Ilustrasi Konser HUT DKI Jakarta. (Foto: Liputan6)

MNEWS.co.id – Perubahan persentase pajak hiburan menjadi perbincangan hangat dalam beberapa waktu terakhir. Pemerintah melalui Kementerian Pariwisata dan Ekonomi Kreatif (Kemenparekraf) berusaha untuk mencari solusi yang dapat mendukung pertumbuhan industri Parekraf tanpa memberatkan pelaku usaha. Langkah ini sejalan dengan visi pemerintah untuk menjadikan Indonesia sebagai destinasi pariwisata unggulan di dunia.

Dilansir dari siaran pers Kemenparekraf, Menteri Pariwisata dan Ekonomi Kreatif/Kepala Badan Pariwisata dan Ekonomi Kreatif (Menparekraf/Kabaparekraf) Sandiaga Salahuddin Uno mengungkapkan jika pihaknya menampung dan menerima aspirasi-aspirasi yang disampaikan oleh para pelaku parekraf terkait perubahan tarif pajak hiburan dalam Undang-Undang Nomor 1 Tahun 2022 tentang Hubungan Keuangan antara Pemerintah Pusat dan Pemerintah Daerah.

“Kami melalui Staf Ahli Bidang Manajemen Krisis akan memfasilitasi setiap aspirasi dan memberikan tambahan informasi untuk pelaku parekraf dan juga ada helpdesk untuk mereka (pelaku parekraf),” kata Sandiaga di Jakarta, Senin (22/1/2024).

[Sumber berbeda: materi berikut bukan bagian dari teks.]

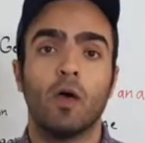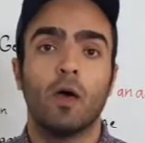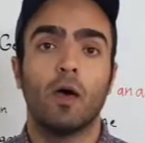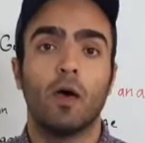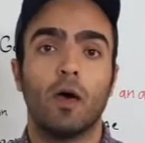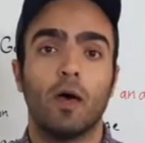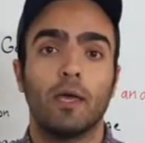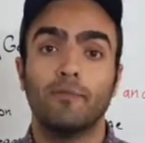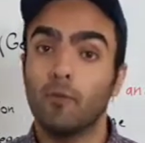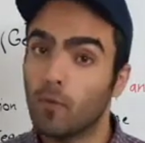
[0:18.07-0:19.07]

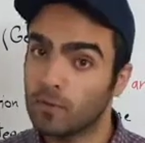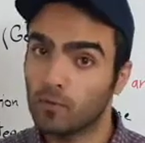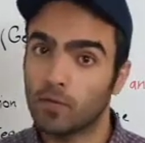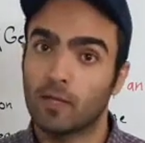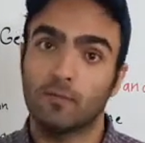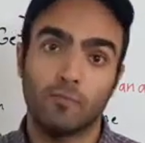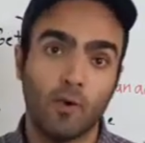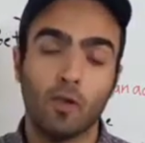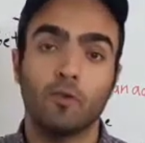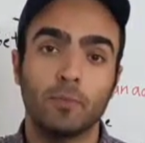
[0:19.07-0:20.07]
If you want, you can
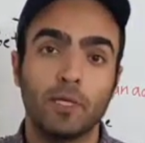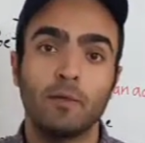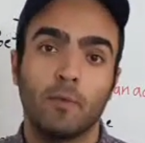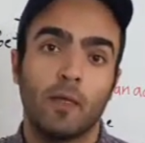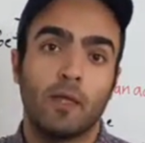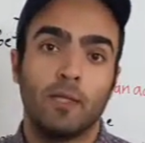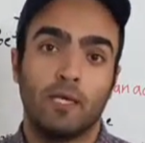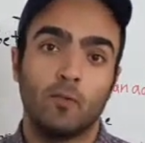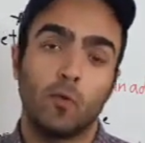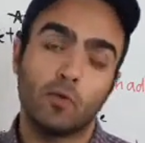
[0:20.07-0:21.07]
follow me
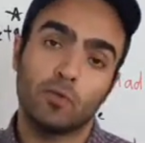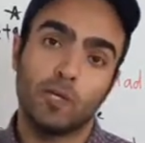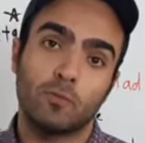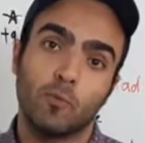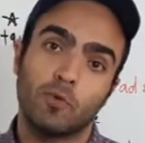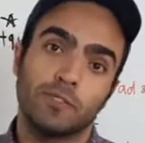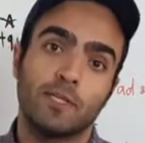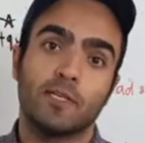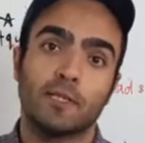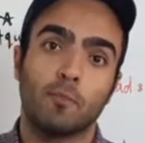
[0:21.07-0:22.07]
in order to get more
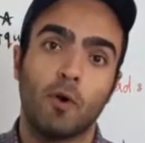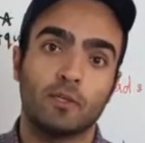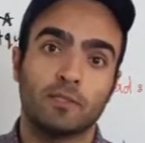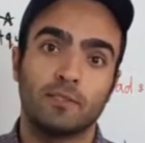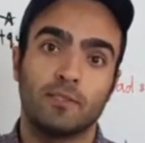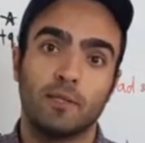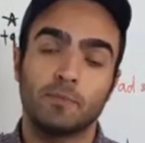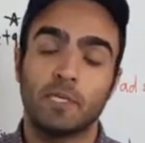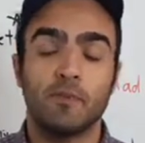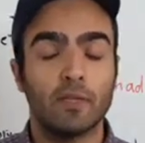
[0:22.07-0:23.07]
sales and marketing
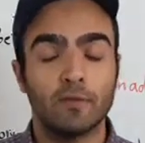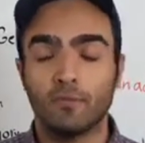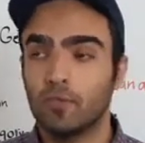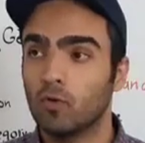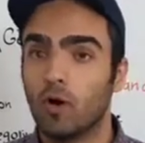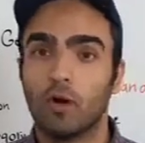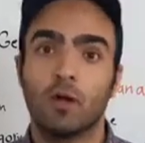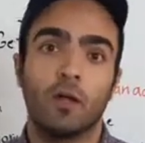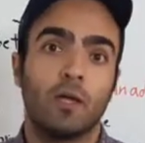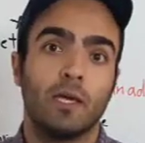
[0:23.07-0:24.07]
tips, even if you are
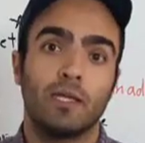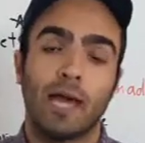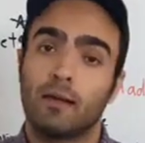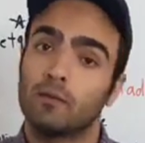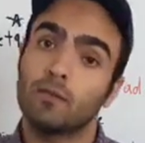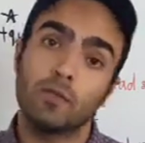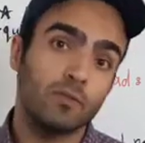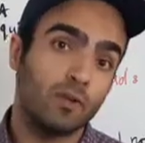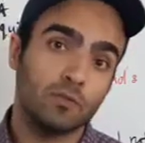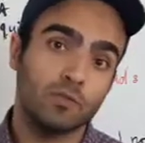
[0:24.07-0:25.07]
in another
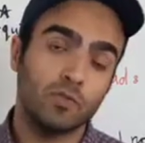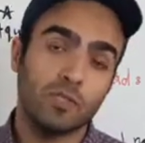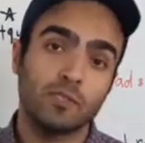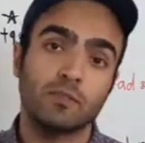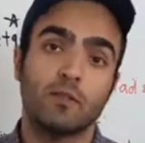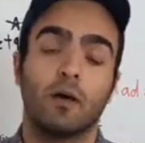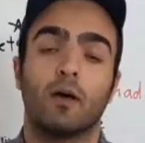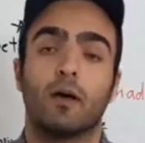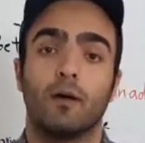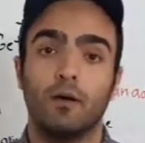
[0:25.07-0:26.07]
industries,
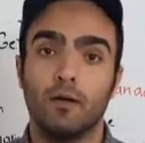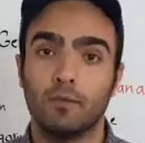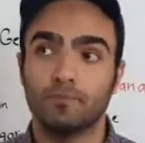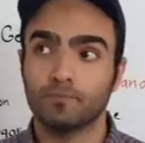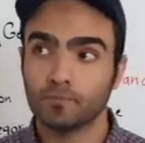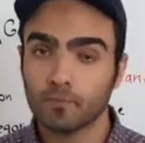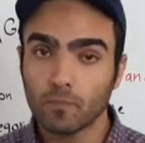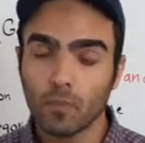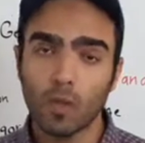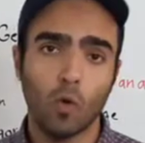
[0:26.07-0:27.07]

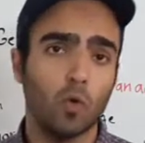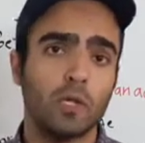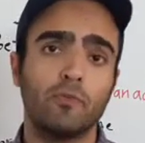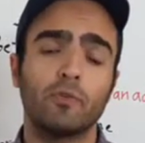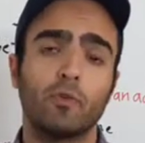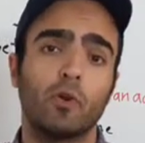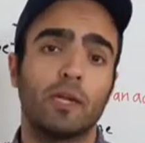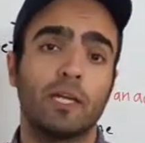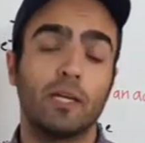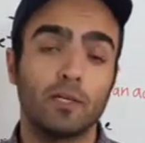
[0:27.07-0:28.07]
or if you are
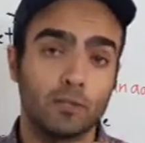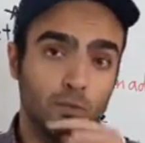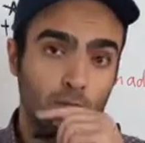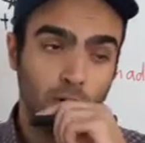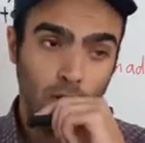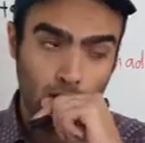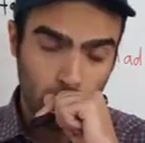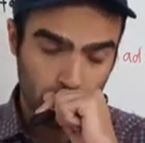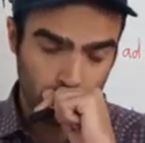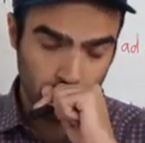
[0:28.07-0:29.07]
eager to
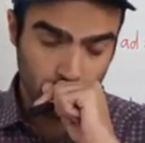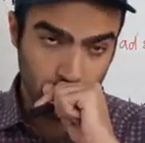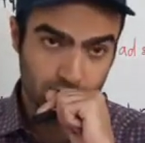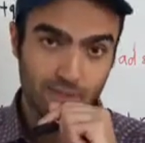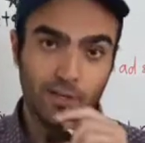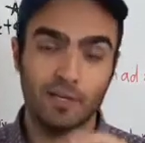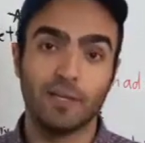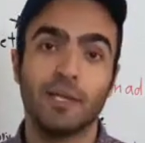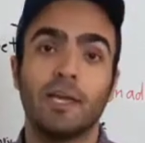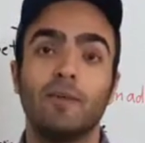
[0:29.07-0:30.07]
sorry,
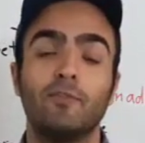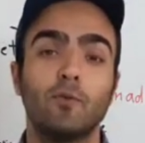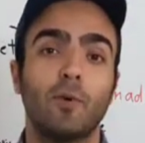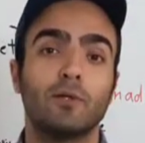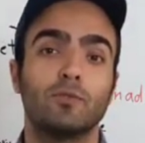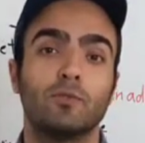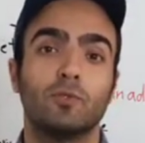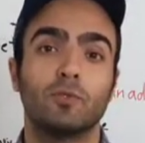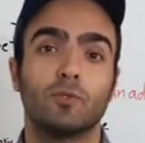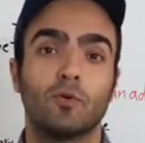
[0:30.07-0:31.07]
if you want
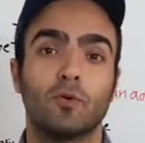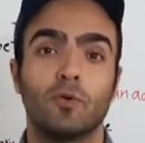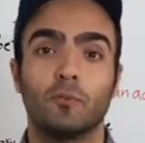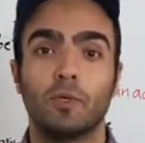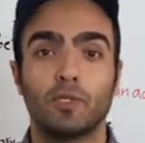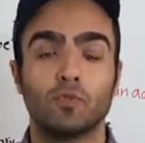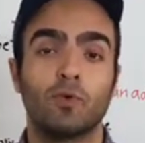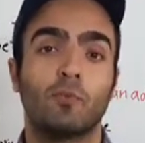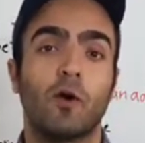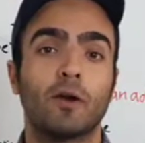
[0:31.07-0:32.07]
to pursue
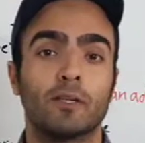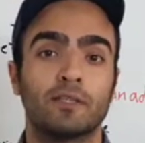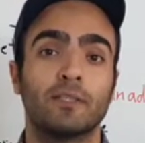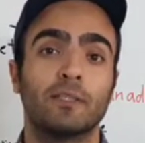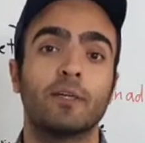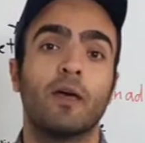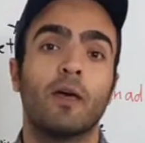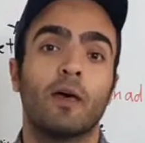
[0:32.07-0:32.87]
a marketing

Dalam kesempatan serupa, Staf Ahli Menparekraf Bidang Manajemen Krisis, Fadjar Hutomo menambahkan, terkait hal ini Deputi Bidang Kebijakan Strategis Kemenparekraf sedang mengkaji materi perubahan persentase tarif pajak hiburan ini. Selain juga terus menjalin komunikasi dengan para pelaku parekraf.

“Kami terus berkomunikasi, berkoordinasi, dan menyerap aspirasi kawan-kawan di industri, termasuk proses yang sedang mereka lakukan dan diskusikan untuk mengawal hal itu,” kata Fadjar.

Direktur Pajak Daerah dan Retribusi Daerah Kementerian Keuangan Lydia Kurniawati Christyana menyampaikan bahwa  pajak hiburan yang termasuk dalam Pajak Barang dan Jasa Tertentu (PBJT), sebenarnya tidak mengalami kenaikan. Akan tetapi, nilai persentase pajak tersebut justru diturunkan dari semula paling tinggi 35 persen menjadi paling tinggi 10 persen.

“Sebetulnya, kurang tepat kalau dibilang bahwa pajak jasa hiburan ini tarifnya naik. Secara umum, Pajak Barang dan Jasa Tertentu (PBJT) justru turun,” ungkap Lydia.

Lydia menjelaskan dalam UU ini ada 12 jenis PBJT atas Jasa Kesenian dan Hiburan. Di mana, dalam UU HKPD ini dicantumkan bahwa 11 jenis PBJT atas Jasa Kesenian dan Hiburan, seperti pajak pagelaran busana, kontes kecantikan, bioskop, hingga konser, yang dulunya dikenakan tarif pajak maksimal 35 persen, sesuai UU HKPD diturunkan tarifnya menjadi 10 persen. Penurunan tarif pajak ini disesuaikan dengan PBJT jenis lainnya di dalam UU.

Sementara, ada pula beberapa jenis jasa hiburan tertentu yang dikenakan pajak sebesar 40-75 persen yaitu bar, kelab malam, diskotek, karaoke, dan mandi uap/spa.

“Urgensi kenaikan tarif ini adalah instrumen fiskal, dalam hal ini pajak tidak hanya mencari pendapatan sebanyak-banyaknya, tetapi instrumen fiskal ini juga berfungsi regulatory melakukan pengendalian,” kata Lydia.

Menanggapi hal tersebut, aktivis sekaligus pelaku parekraf asal Bali, Niluh Djelantik berharap ada regulasi yang berpihak kepada pelaku parekraf dalam penetapan tarif pajak hiburan.

“Kami memerlukan kepastian dari pemerintah pusat dan kami berharap tidak hanya Bali saja yang diberi keringanan tarif pajak tapi juga seluruh pengusaha terkait di seluruh Indonesia,” kata Niluh.